[Stored data entries]
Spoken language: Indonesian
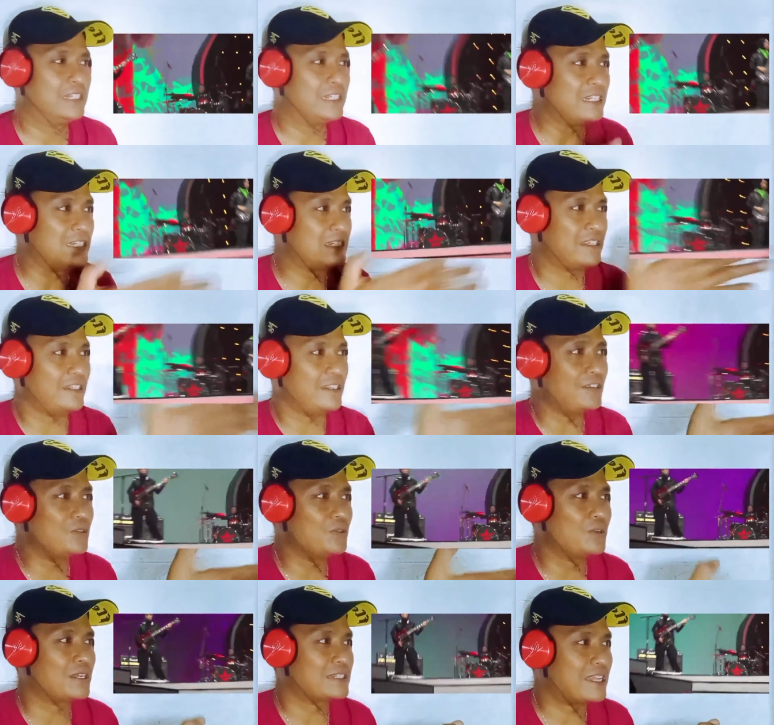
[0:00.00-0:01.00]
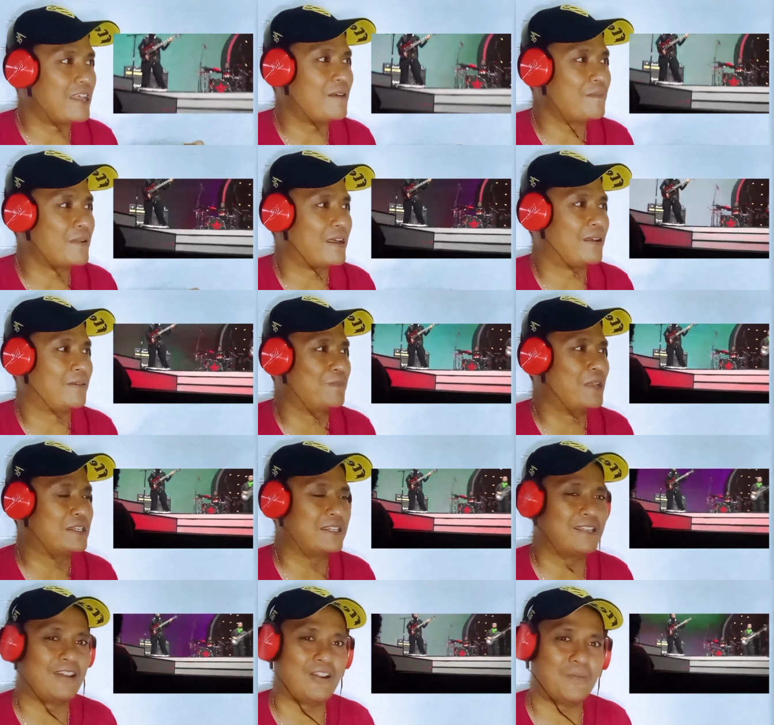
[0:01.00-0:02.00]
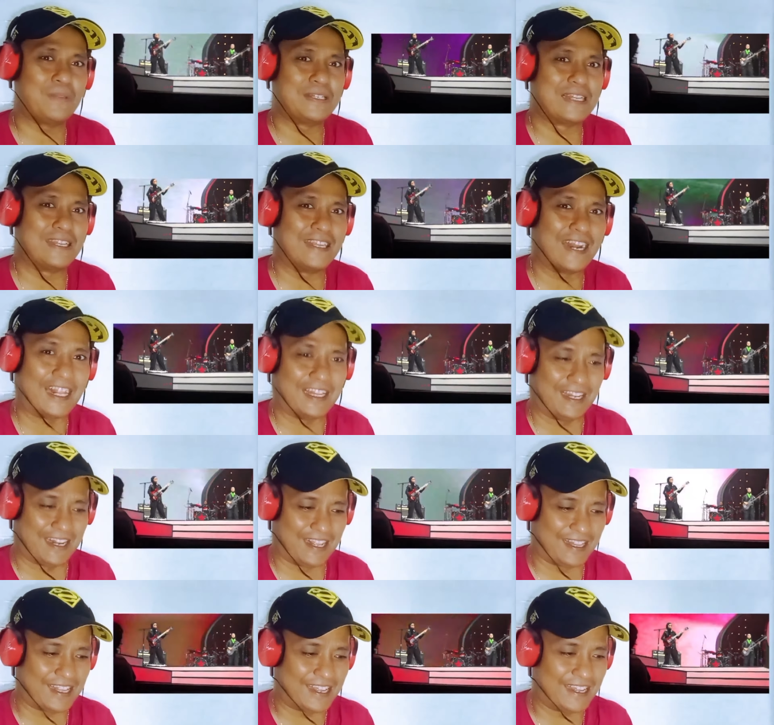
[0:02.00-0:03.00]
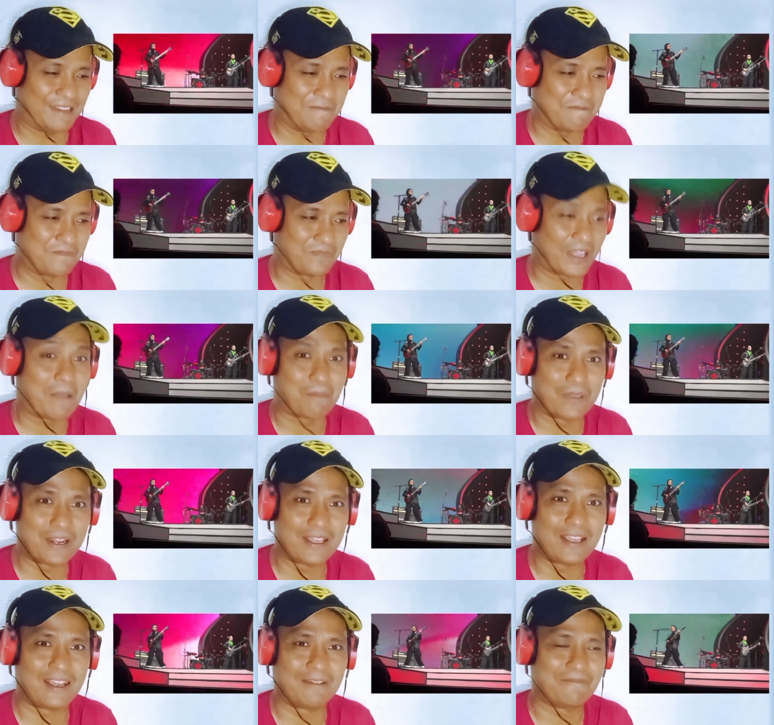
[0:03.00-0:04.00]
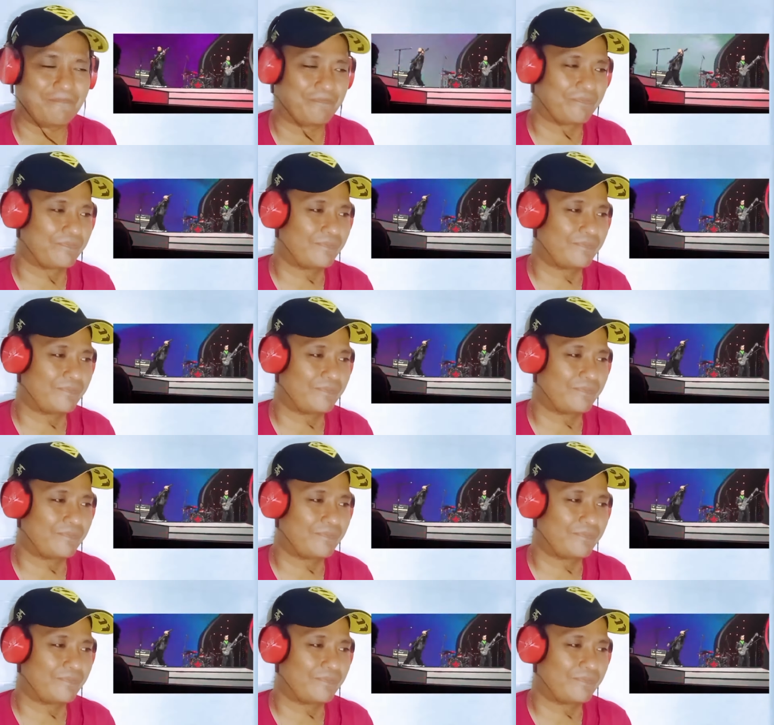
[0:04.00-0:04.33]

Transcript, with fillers: di sini juga sama biasanya kalau misalnya rata-rata hampir ya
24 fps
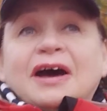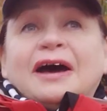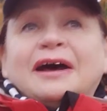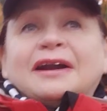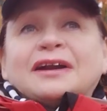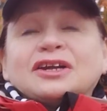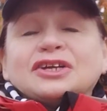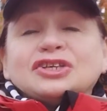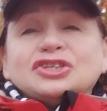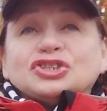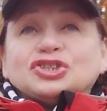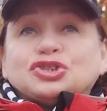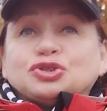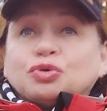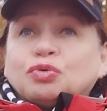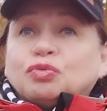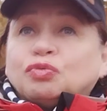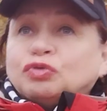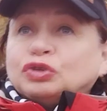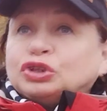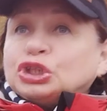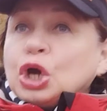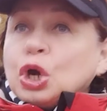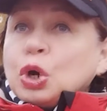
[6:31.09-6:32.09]

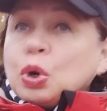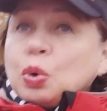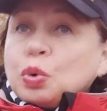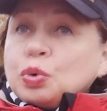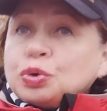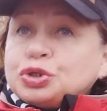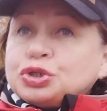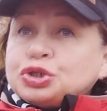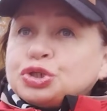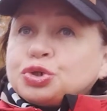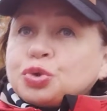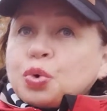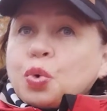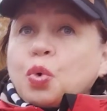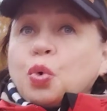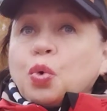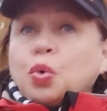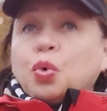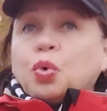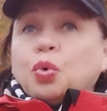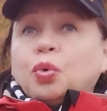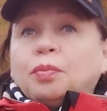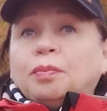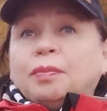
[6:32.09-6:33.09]
организовывать
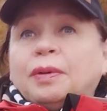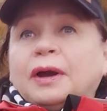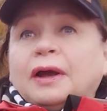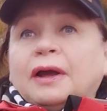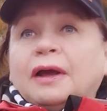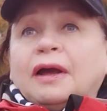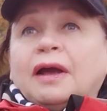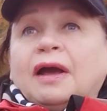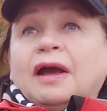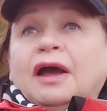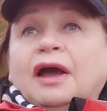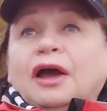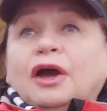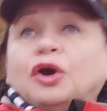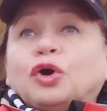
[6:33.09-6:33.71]
учебы,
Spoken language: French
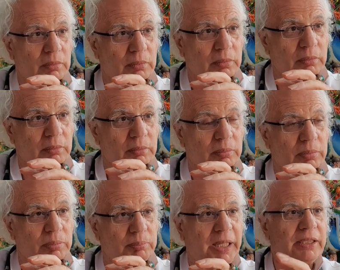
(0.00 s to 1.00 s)

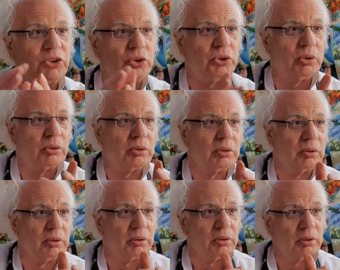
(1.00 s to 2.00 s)
euh, passion.
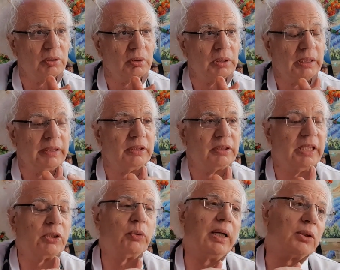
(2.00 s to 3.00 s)
Ah, ah,
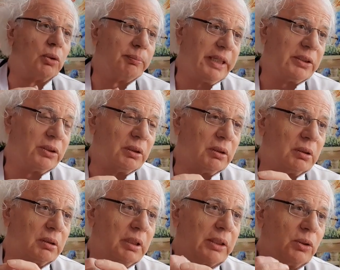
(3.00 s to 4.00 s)
c'est quoi la compassion
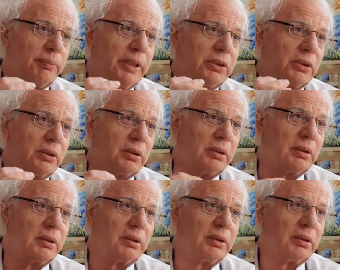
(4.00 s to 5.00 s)
La ah, compassion.
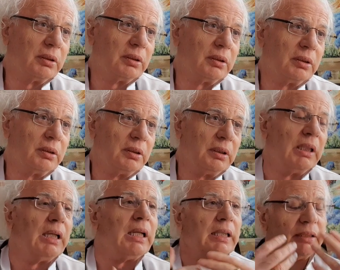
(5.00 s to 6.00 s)

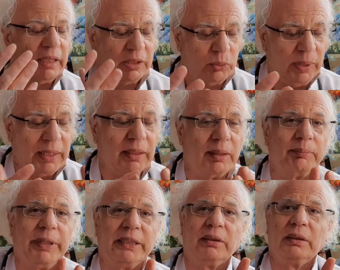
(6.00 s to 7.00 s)
C'est quoi
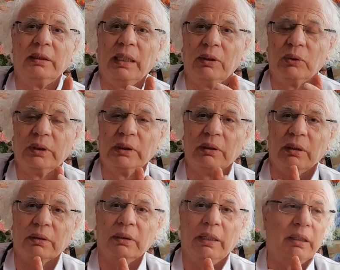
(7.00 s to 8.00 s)
l'empathie à
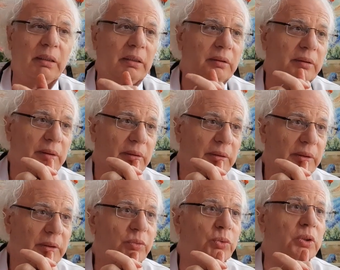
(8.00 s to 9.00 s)
l'occidental
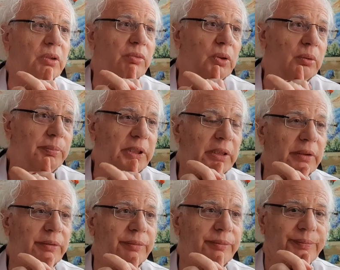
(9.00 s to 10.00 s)
qu'il faut
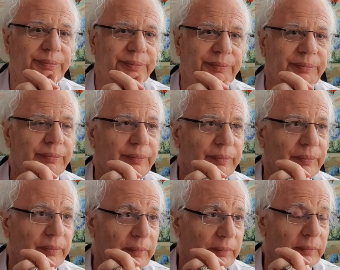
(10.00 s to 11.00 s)
développer C'est
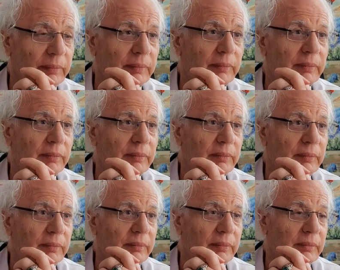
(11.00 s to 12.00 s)
que bah, ne faut pas
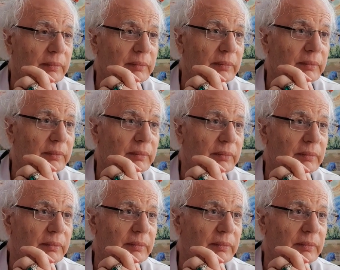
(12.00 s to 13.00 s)
euh, regarder son
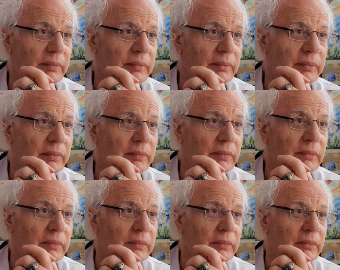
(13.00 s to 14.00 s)
nombril, il faut
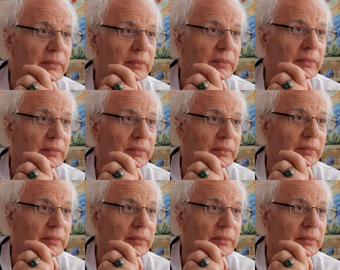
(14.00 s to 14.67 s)
regarder euh,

§ **Aim of the task**
Beginning with the line that contains "[0:00.00-0:01.00]", repeat every remaining line of the data exactly, the last line included, and omit pictures.

§ **Response to this exercise**
[0:00.00-0:01.00]
[0:01.00-0:02.00]
[0:02.00-0:03.00]
[0:03.00-0:04.00]
[0:04.00-0:04.33]

Transcript, with fillers: di sini juga sama biasanya kalau misalnya rata-rata hampir ya
24 fps
[6:31.09-6:32.09]

[6:32.09-6:33.09]
организовывать
[6:33.09-6:33.71]
учебы,
Spoken language: French
(0.00 s to 1.00 s)

(1.00 s to 2.00 s)
euh, passion.
(2.00 s to 3.00 s)
Ah, ah,
(3.00 s to 4.00 s)
c'est quoi la compassion
(4.00 s to 5.00 s)
La ah, compassion.
(5.00 s to 6.00 s)

(6.00 s to 7.00 s)
C'est quoi
(7.00 s to 8.00 s)
l'empathie à
(8.00 s to 9.00 s)
l'occidental
(9.00 s to 10.00 s)
qu'il faut
(10.00 s to 11.00 s)
développer C'est
(11.00 s to 12.00 s)
que bah, ne faut pas
(12.00 s to 13.00 s)
euh, regarder son
(13.00 s to 14.00 s)
nombril, il faut
(14.00 s to 14.67 s)
regarder euh,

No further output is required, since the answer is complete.